Pada akhirnya, apa yang Aya terima yaitu sebuah cangkir dengan gambar katak di atasnya, persis kayak yang pertama, dengan mata peyot.
Pada akhirnya, Haruto menyerah pada tekanan.
"Eum, iya... ...Ini..." (Haruto)
"Apa kamu mau serasi denganku?" (Aya)
"Aku, eh, mau serasi denganmu." (Haruto)
"Hehe, jangan bilang hal memalukan kayak gitu." (Aya)
"Kamu yang membuatku bilang begitu, Shirayuki-san..." (Haruto)
Haruto membalas, menahan rasa malu. Kalau mengakuinya berarti ia akan diampuni atas kesalahan itu, ia tidak punya pilihan.

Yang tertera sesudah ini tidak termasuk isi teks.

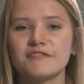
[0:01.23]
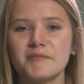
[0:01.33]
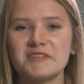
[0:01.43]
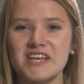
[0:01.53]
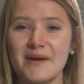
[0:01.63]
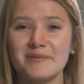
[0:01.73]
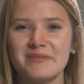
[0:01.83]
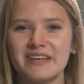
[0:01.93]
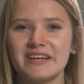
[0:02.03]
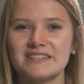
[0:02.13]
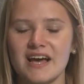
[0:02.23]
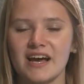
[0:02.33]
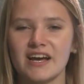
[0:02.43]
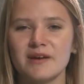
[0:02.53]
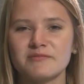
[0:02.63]
From the
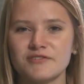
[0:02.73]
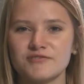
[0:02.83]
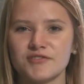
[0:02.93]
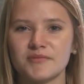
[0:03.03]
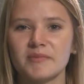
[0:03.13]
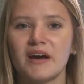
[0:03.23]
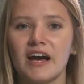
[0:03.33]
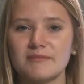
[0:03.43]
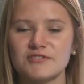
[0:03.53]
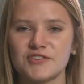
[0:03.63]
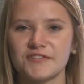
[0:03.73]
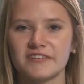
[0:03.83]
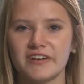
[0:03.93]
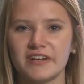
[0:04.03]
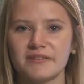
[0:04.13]
TommyMedia.com newsroom, I'm Solve
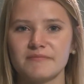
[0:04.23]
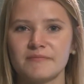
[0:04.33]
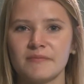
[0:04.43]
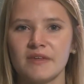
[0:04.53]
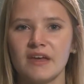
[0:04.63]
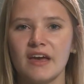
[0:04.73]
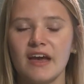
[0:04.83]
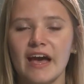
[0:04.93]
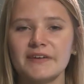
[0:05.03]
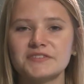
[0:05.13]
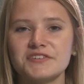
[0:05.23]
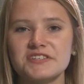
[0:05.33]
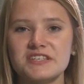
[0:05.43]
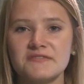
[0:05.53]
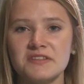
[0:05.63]
Renan. After
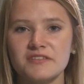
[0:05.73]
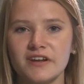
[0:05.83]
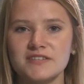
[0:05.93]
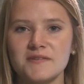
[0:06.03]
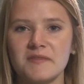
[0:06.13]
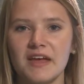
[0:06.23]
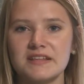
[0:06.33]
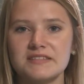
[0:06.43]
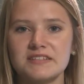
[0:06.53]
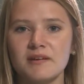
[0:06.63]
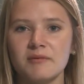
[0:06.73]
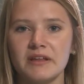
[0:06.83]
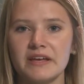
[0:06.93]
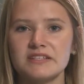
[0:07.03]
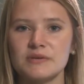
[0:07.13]
receiving threats from the
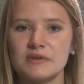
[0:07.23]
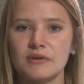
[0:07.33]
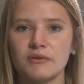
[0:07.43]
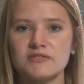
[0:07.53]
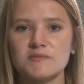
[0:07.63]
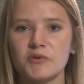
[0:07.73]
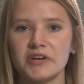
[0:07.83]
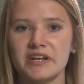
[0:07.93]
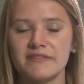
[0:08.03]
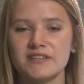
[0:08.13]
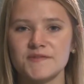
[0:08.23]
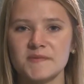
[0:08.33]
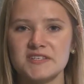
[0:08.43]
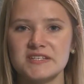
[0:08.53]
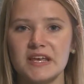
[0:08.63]
NCAA to withhold sporting events from
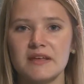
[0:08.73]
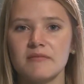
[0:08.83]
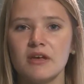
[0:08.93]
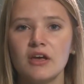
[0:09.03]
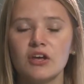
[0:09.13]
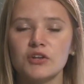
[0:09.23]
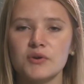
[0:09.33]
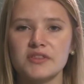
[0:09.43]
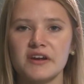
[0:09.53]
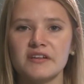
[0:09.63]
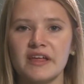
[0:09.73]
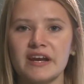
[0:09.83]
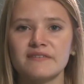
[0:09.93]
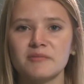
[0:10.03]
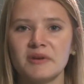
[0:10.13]
the state, North
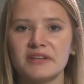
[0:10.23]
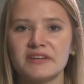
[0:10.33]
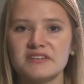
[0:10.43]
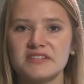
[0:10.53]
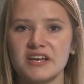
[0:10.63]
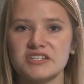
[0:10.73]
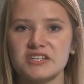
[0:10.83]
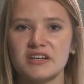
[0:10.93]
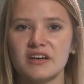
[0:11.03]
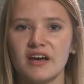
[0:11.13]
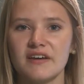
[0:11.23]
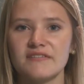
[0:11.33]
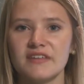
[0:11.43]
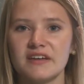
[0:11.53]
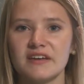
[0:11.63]
Carolina repealed their section
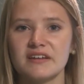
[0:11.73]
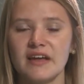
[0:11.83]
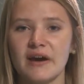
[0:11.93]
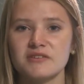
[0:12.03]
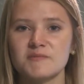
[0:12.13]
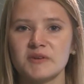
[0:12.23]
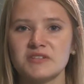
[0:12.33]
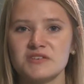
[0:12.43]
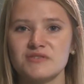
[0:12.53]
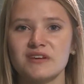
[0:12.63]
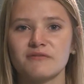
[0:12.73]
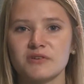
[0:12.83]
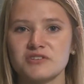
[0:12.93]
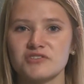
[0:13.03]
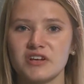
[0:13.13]
of the House Bill 2 that
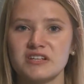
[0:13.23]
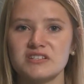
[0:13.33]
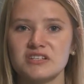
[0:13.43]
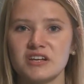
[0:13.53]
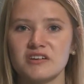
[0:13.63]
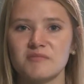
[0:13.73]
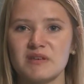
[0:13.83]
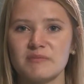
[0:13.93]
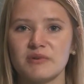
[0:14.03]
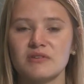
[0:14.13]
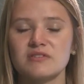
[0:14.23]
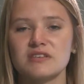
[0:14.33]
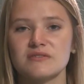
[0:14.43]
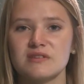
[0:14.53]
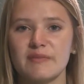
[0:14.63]
forced transgender people to
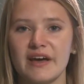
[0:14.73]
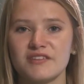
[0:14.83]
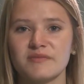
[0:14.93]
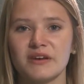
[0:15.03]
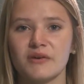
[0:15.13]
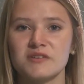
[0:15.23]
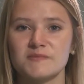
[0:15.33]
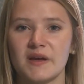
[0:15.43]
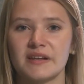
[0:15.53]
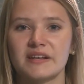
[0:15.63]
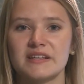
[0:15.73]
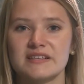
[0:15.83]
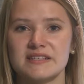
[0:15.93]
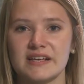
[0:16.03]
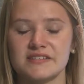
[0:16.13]
use the bathroom that corresponded to the
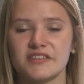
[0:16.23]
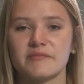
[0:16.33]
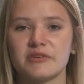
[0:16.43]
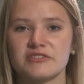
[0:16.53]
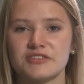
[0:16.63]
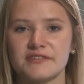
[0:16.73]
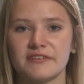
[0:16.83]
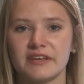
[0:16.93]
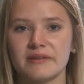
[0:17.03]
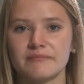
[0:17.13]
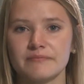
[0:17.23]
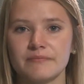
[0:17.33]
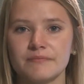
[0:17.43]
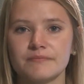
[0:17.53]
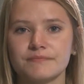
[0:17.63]
sex on their birth certificate.
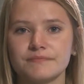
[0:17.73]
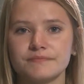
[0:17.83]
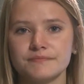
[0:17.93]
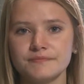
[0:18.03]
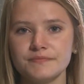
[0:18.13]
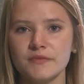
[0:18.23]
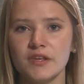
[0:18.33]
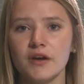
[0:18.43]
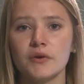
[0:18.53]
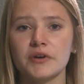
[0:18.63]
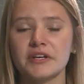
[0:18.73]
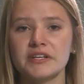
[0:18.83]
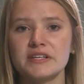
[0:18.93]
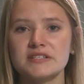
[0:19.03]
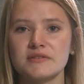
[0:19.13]
According to
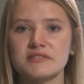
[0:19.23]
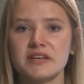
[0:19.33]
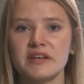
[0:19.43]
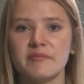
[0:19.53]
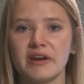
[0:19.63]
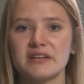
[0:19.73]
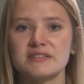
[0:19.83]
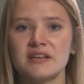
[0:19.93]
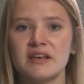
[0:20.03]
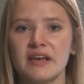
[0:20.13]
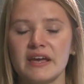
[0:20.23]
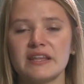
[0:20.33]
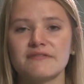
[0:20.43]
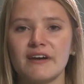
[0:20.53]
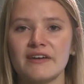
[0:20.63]
the Associated Press, in
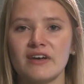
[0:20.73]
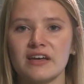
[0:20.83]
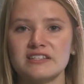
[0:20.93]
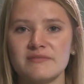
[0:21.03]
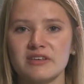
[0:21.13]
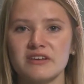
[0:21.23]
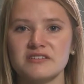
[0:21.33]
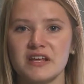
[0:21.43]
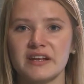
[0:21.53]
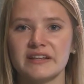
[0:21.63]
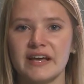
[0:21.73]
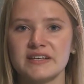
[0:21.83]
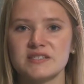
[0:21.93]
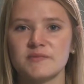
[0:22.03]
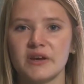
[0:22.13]
the 5 academic years ending
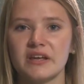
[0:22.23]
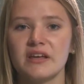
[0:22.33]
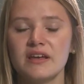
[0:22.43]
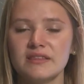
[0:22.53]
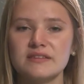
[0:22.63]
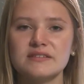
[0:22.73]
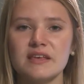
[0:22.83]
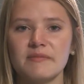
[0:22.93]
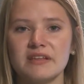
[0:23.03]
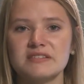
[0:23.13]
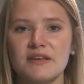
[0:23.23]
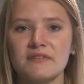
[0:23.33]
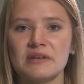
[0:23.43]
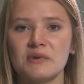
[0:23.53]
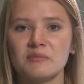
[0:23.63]
last spring, the state made
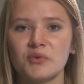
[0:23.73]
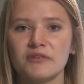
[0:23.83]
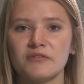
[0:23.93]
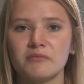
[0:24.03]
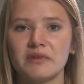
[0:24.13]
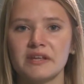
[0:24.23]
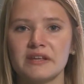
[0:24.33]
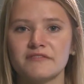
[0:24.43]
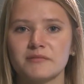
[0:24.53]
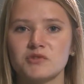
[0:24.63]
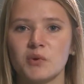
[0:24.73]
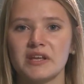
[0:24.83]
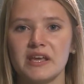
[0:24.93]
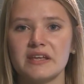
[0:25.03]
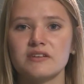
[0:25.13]
$71.4 million from
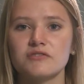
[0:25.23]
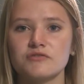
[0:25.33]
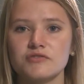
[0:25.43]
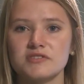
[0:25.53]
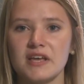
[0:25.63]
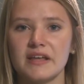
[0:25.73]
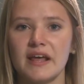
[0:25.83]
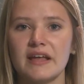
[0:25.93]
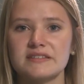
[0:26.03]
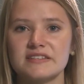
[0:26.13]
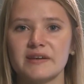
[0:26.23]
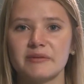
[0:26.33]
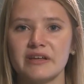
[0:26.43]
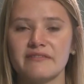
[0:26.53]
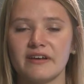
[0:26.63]
28 neutral site
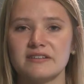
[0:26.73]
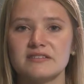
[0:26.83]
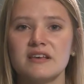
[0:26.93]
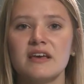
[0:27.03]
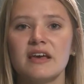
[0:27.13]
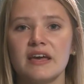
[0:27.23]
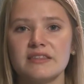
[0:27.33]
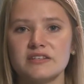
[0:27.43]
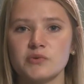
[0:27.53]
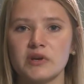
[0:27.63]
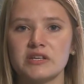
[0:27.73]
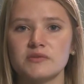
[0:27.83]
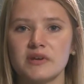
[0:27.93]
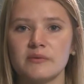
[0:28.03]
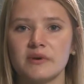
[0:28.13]
NCAA events in the
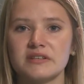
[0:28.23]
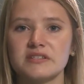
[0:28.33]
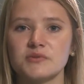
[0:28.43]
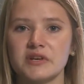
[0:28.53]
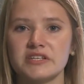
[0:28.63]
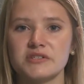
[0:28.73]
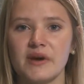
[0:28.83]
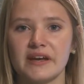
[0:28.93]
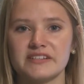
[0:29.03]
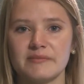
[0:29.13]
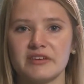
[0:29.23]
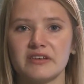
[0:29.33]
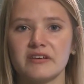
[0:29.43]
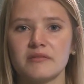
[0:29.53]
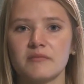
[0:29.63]
2021-22 academic
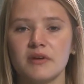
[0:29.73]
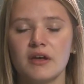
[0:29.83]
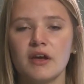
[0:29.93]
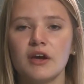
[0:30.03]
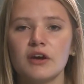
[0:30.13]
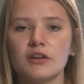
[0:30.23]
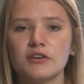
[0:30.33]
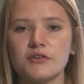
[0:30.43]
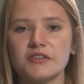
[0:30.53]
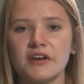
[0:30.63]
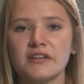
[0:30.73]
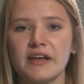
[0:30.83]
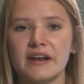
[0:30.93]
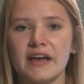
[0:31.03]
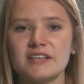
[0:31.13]
year. North
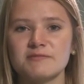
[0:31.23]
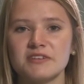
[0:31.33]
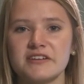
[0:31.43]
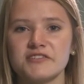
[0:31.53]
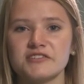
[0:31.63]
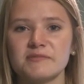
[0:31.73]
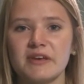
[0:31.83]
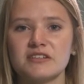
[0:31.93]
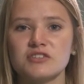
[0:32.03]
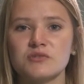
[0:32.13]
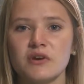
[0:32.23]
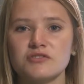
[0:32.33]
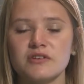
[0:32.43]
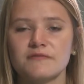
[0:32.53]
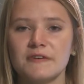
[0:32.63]
Carolina has potential to make
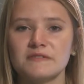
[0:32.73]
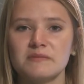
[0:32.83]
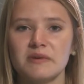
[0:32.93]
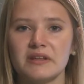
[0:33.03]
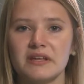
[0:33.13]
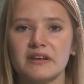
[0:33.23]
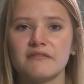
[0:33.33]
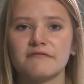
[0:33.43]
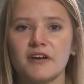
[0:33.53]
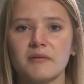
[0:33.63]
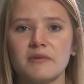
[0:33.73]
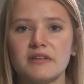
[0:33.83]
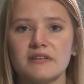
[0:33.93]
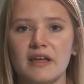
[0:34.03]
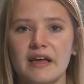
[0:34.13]
$250 million from
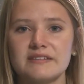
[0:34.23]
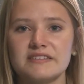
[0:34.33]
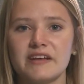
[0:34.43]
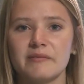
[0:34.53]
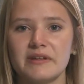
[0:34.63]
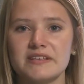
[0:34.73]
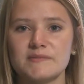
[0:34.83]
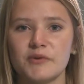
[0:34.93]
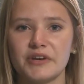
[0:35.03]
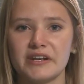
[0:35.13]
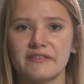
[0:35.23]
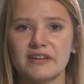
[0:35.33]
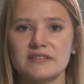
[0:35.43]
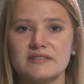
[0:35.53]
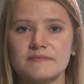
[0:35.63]
NCAA sporting
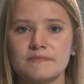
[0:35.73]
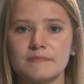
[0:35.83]
events.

"Oke, ini dia, maaf menunggu. Ini Strawberry White Mocha pesananmu." (Haruto)
"Terima kasih! Kalau begitu, semoga sukses dengan sisa pekerjaanmu, Haruto-san." (Aya)
"Kamu juga, Shirayuki-san." (Haruto)
"Tentu saja~!" (Aya)
"Haha, mari kita berdua lakukan yang terbaik." (Haruto)
"Iya~!" (Aya)
Itu merupakan obrolan terakhir mereka di kasir. Setelah Aya menerima minumannya, dia duduk di bangku kosong dan mengeluarkan laptopnya dari tasnya.
Melihat ini, Haruto beralih melayani pelanggan baru yang baru saja memasuki kafe.
=====================
Saat itu pukul 10:05 malam.
"Kerja bagus hari ini, Haruto-san." (Aya)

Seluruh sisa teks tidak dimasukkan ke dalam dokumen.